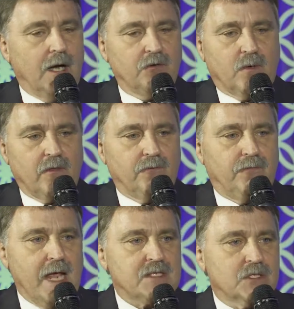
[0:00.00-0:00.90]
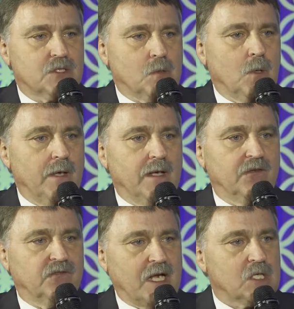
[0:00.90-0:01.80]
It's one of the fastest
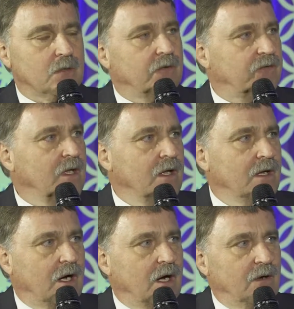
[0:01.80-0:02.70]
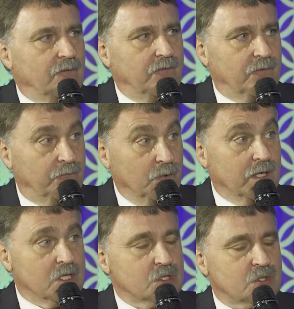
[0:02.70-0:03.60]
growing sectors of the food
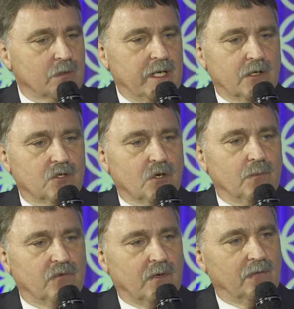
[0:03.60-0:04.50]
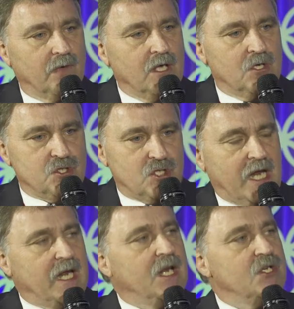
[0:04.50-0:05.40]
industry in terms of
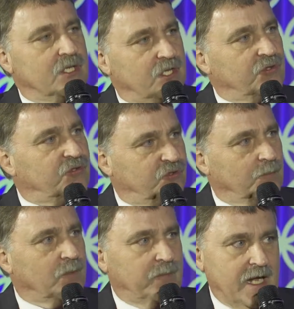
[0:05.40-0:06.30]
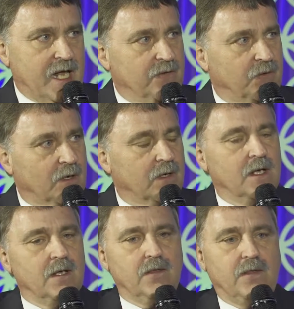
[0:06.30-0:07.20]
change in consumer behavior
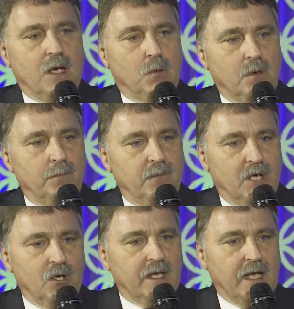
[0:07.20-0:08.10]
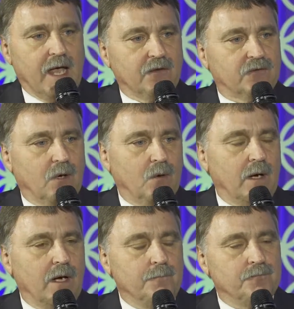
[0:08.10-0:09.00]
that we've been looking at.
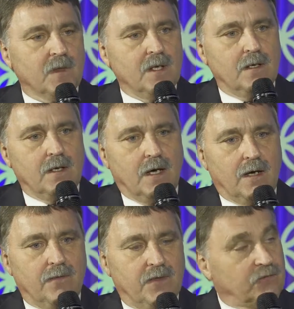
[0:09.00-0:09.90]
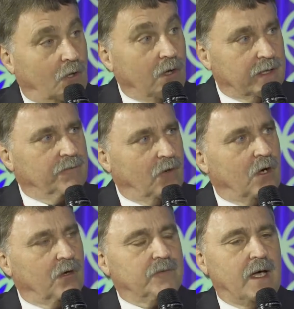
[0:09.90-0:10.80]
So this all
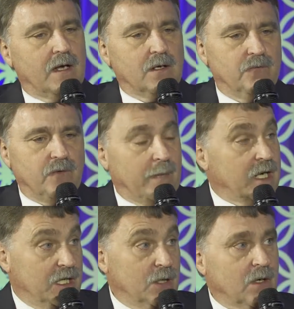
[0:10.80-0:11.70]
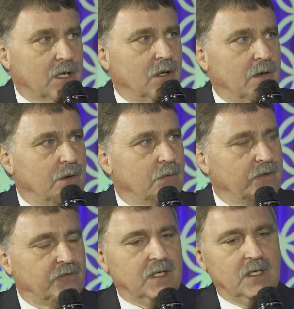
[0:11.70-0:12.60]
evolved out of about a year ago. I
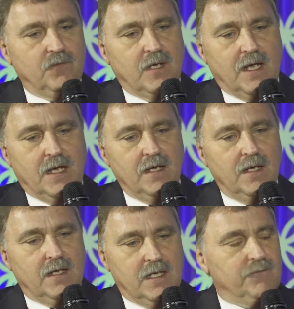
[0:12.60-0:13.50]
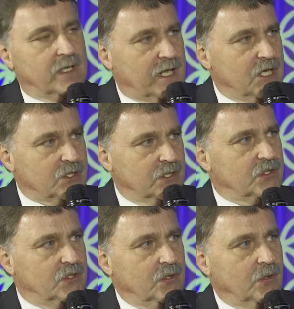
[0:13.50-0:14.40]
received a invitation
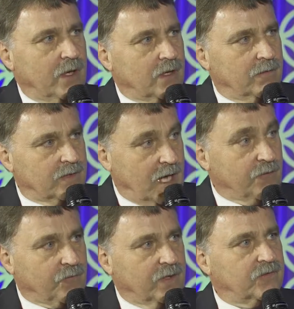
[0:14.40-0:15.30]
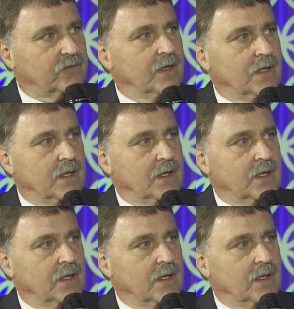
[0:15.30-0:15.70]
to a conference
• • • •
> [THE TASK]: With the pictures left out, copy exactly the lines from the one containing "[0:11.70-0:12.60]" through the final line of the records above, both included.

> [REPLY TO THE TASK]:
[0:11.70-0:12.60]
evolved out of about a year ago. I
[0:12.60-0:13.50]
[0:13.50-0:14.40]
received a invitation
[0:14.40-0:15.30]
[0:15.30-0:15.70]
to a conference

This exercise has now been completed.